Research Assistants:

  • Nick Gardner (Fall 2020 -)
  • Yibing Du (Fall 2020 - )
  • Jade Lintott (Fall 2020 - )
  • Anika Asthana (Summer 2020 - )
  • Natalie Sada (Summer 2020)
  • Maddie Street (Summer 2020)
  • Jenny Hong (2019-20)
  • Preston Carlson (2019-20)
  • Hilary Sun (2018-19)
  • Cheng-Hau Kee (Summer 2018)

Winnow Subcorpus Creation Tool

Version 1

This can only handle one corpus and one file of keywords.

Run python subcorpora_tool/find_subcorpora_v1.py -d corpus_directory_name -w keywords_file.txt -m metadata_file.csv.

You need to pass in three arguments:

  • -d: The directory where the corpora files are located.
  • -w: The text file that contains the list of keywords.
  • -m: The CSV file where the metadata for all of the corpora is located.

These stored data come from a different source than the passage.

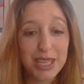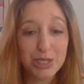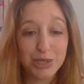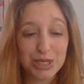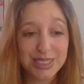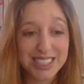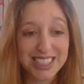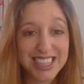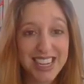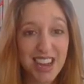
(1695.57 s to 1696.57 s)
make sure that you
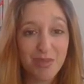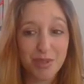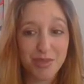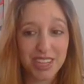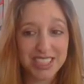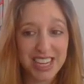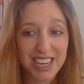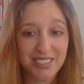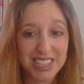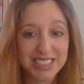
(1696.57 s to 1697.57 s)
sign in every Friday
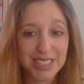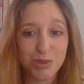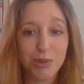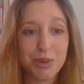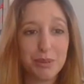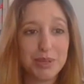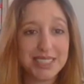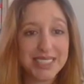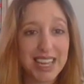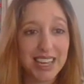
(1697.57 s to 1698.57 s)
and have a listen to what
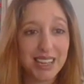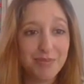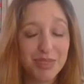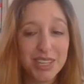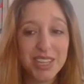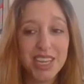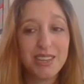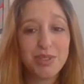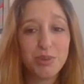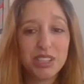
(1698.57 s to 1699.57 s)
people are saying.
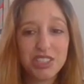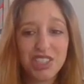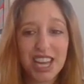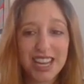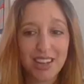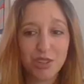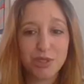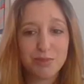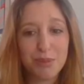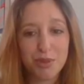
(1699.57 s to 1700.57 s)
And if you want to check out
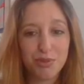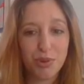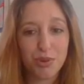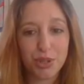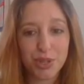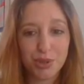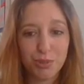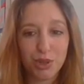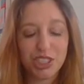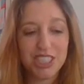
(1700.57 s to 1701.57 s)
who's been before, you
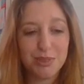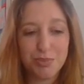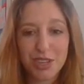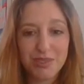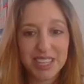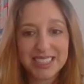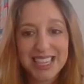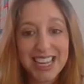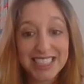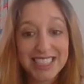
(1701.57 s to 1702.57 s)
can watch these previous
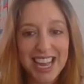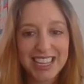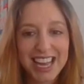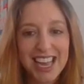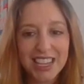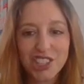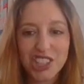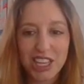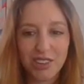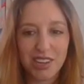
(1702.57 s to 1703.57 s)
hashtag
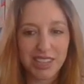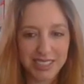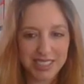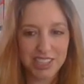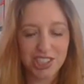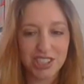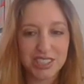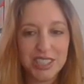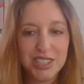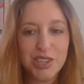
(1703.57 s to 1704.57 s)
KHTOnline
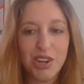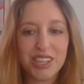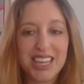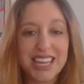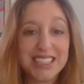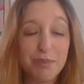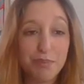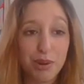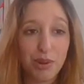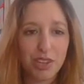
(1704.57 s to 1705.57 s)
sessions on the King's
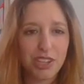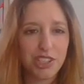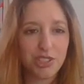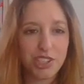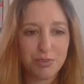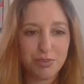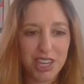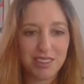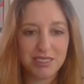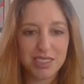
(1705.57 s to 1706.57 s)
Head blog and YouTube
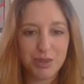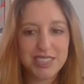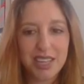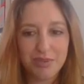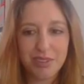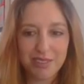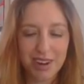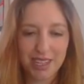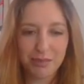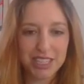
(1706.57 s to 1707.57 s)
channel. So I definitely
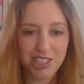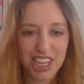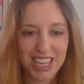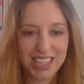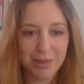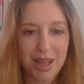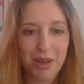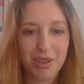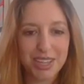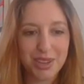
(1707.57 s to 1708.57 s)
recommend checking them
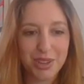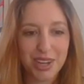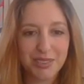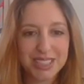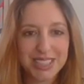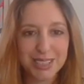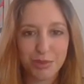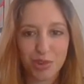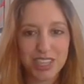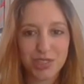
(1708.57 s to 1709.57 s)
out. I know that I've seen
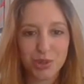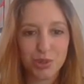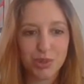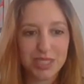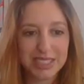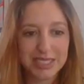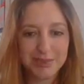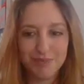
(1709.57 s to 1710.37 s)
some great talks.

This file should be in the format noted in the metadata document in the Drive folder.

Version 2

Run python find_subcorpora_v2.py with subcorpora_tool. It must be run within the directory subcorpora_tool. Make sure that all text files are utf-8 encoded to avoid any encoding errors.

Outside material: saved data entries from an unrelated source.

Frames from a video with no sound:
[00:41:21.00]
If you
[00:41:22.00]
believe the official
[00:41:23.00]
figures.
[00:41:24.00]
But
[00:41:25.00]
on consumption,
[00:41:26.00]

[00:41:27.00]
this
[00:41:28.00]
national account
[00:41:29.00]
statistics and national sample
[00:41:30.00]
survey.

You need to pass in three arguments:

  • -d: The directory where the corpora files are located. The folder should be the name of the corpus. If no folder is specified, the default is corpus.
  • -w: The text file for the keywords. These are currently assumed to be all lowercase. If no file is specified, the default is keywords.txt.
  • -m: The CSV file where the metadata for all of the corpora is located. This file should be in the format noted in the metadata document in the Drive folder. We assume the CSV has a header, and that its encoding is utf-8. If no file is specified, the default is metadata.csv.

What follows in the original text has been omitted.